Records from a data source
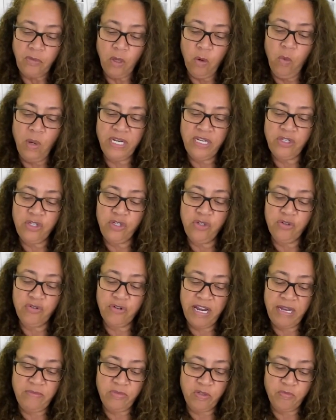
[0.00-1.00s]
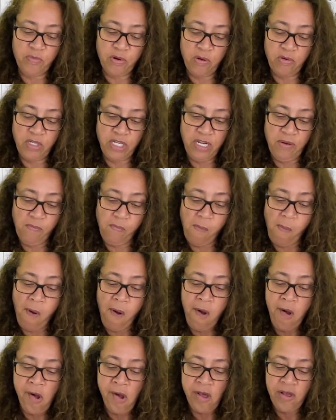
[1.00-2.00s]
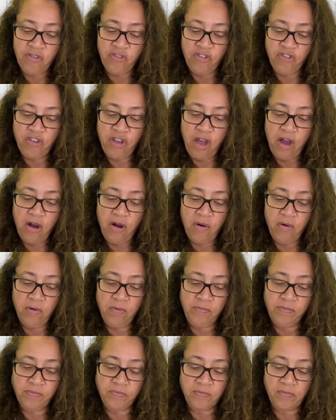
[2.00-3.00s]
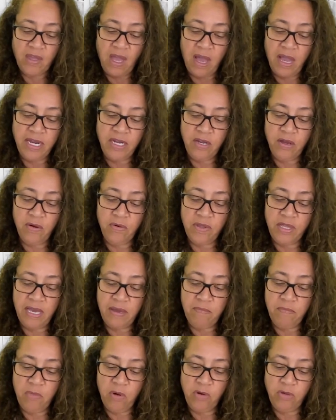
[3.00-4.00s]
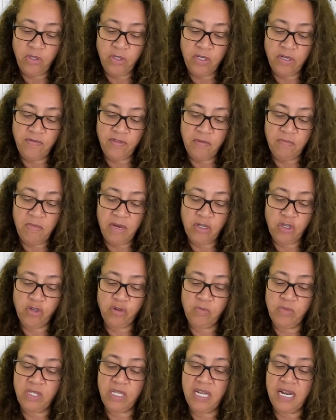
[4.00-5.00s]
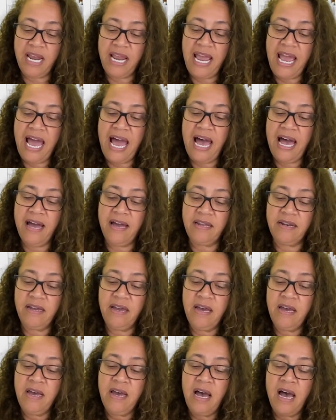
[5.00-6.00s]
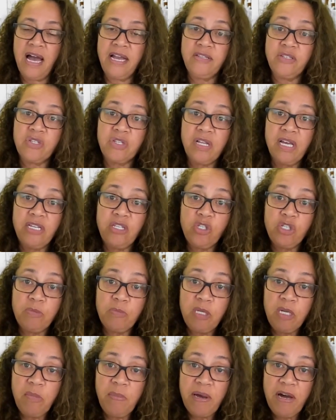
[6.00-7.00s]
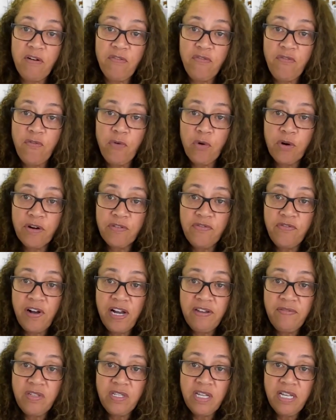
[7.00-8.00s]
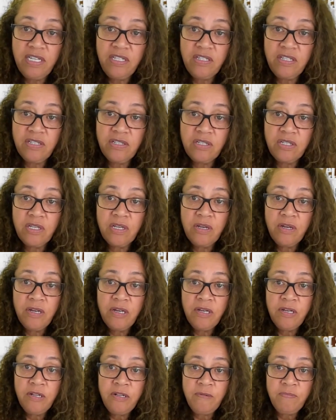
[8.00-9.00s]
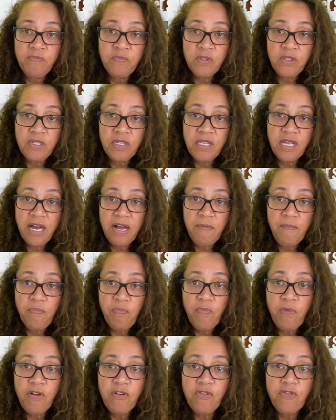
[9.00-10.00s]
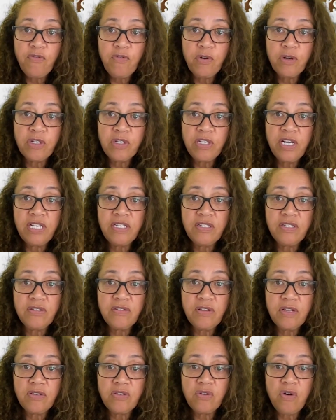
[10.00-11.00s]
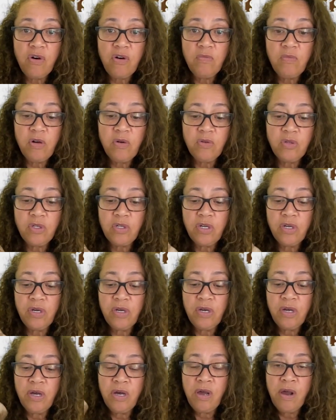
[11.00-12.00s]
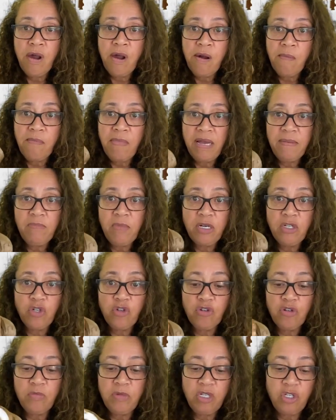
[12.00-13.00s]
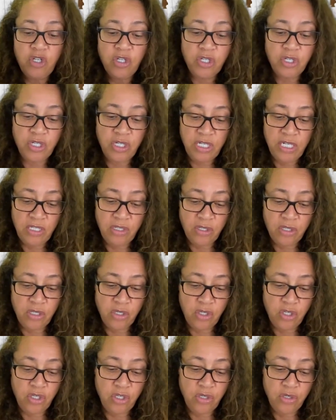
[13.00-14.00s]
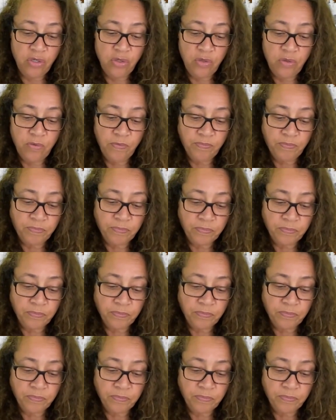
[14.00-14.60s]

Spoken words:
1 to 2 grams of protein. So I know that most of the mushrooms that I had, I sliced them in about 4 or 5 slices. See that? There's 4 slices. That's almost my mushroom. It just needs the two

* WHAT TO DO: Take the line containing "[3.00-4.00s]" as the first line and the last line of the data above as the final one, and output exactly the lines between them, inclusive, with no pictures.

* ANSWER TO THIS TASK:
[3.00-4.00s]
[4.00-5.00s]
[5.00-6.00s]
[6.00-7.00s]
[7.00-8.00s]
[8.00-9.00s]
[9.00-10.00s]
[10.00-11.00s]
[11.00-12.00s]
[12.00-13.00s]
[13.00-14.00s]
[14.00-14.60s]

Spoken words:
1 to 2 grams of protein. So I know that most of the mushrooms that I had, I sliced them in about 4 or 5 slices. See that? There's 4 slices. That's almost my mushroom. It just needs the two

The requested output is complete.